On 1 December it is World Aids Day, an event that has been marked around the world for over twenty years, and which is synonymous with the red ribbon – the first of what are now a plethora of ’cause-related’ badges, ribbons and wristbands. Back in 1989, I was just sixteen, and along with three friends, I was chosen by my school to visit London for an AIDS education event. I spent the day hearing from scientists, campaigners and people living with HIV. They inspired us to return to our school and talk about the disease, the risks and encourage safe sex. So, armed with facts and inspired by the personal stories, I returned on a mission to demystify the disease and make it real for my friends. Talking about using a condom in school assembly certainly helped me gain some confidence in public speaking.

Looking back, I realise it was my first taste of communicating public health messages to an audience. I now have almost twenty years delivering behaviour change programmes, particularly in the health arena.

It’s a useful reminder to recognise why that day continues to be so memorable. HIV was presented as being relevant and meaningful to the lives of students living in the UK. And the messages were communicated directly, and with conviction, by young people affected by the disease, powerfully illustrating the strength of the ‘personal’ to build connections. We were also made to feel like we had the ability to think, act and change other’s hearts and minds, and as a teenager I found that extremely motivating.

These elements have subsequently been the essential building blocks of a broad range of health campaigns I’ve worked on; from reducing the stigma and discrimination around mental health problems, to increasing breastfeeding and reducing smoking.

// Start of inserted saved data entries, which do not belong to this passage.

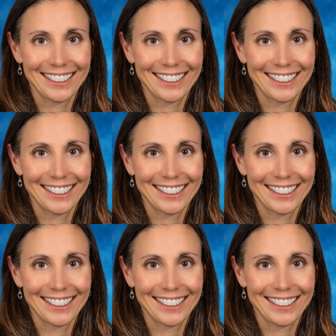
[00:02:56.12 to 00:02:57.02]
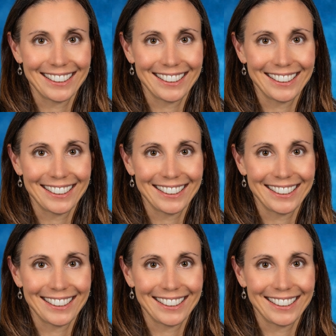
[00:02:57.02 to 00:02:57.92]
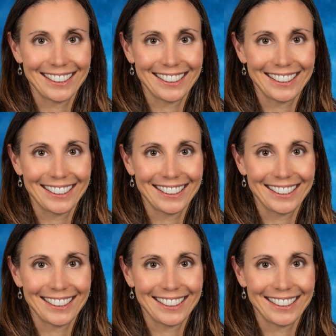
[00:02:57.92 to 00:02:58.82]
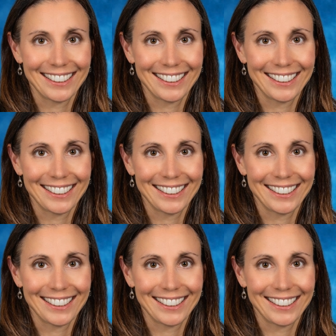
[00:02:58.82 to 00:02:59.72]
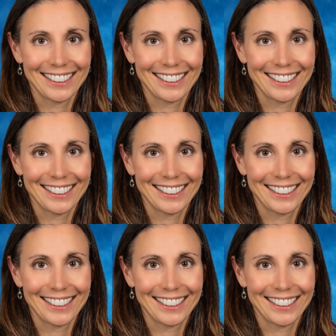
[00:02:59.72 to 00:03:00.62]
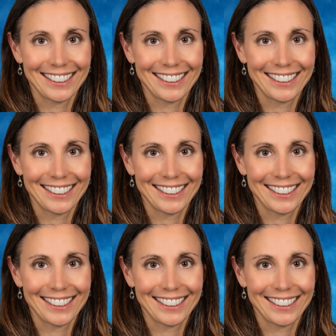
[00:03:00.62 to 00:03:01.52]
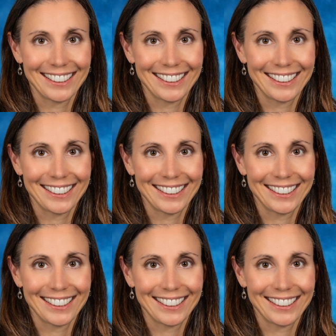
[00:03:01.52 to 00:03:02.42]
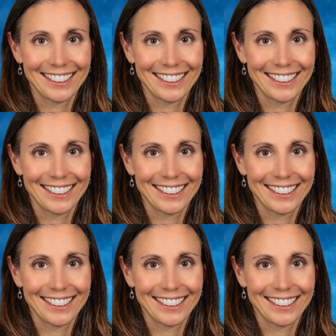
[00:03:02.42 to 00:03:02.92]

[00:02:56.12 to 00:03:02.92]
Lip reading: [no speech]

HIV in the UK no longer makes headline news. Although 90,000 people in the UK, more than ever, are living with HIV, scientific advancements have meant the detection and treatment of the disease is almost unrecognisable from the 1980s. And that’s serious cause for celebration. I hope though that the low priority it is now accorded won’t come back to haunt us as current and future generations of young people grow up without the memory of the unforgettable early HIV education campaigns.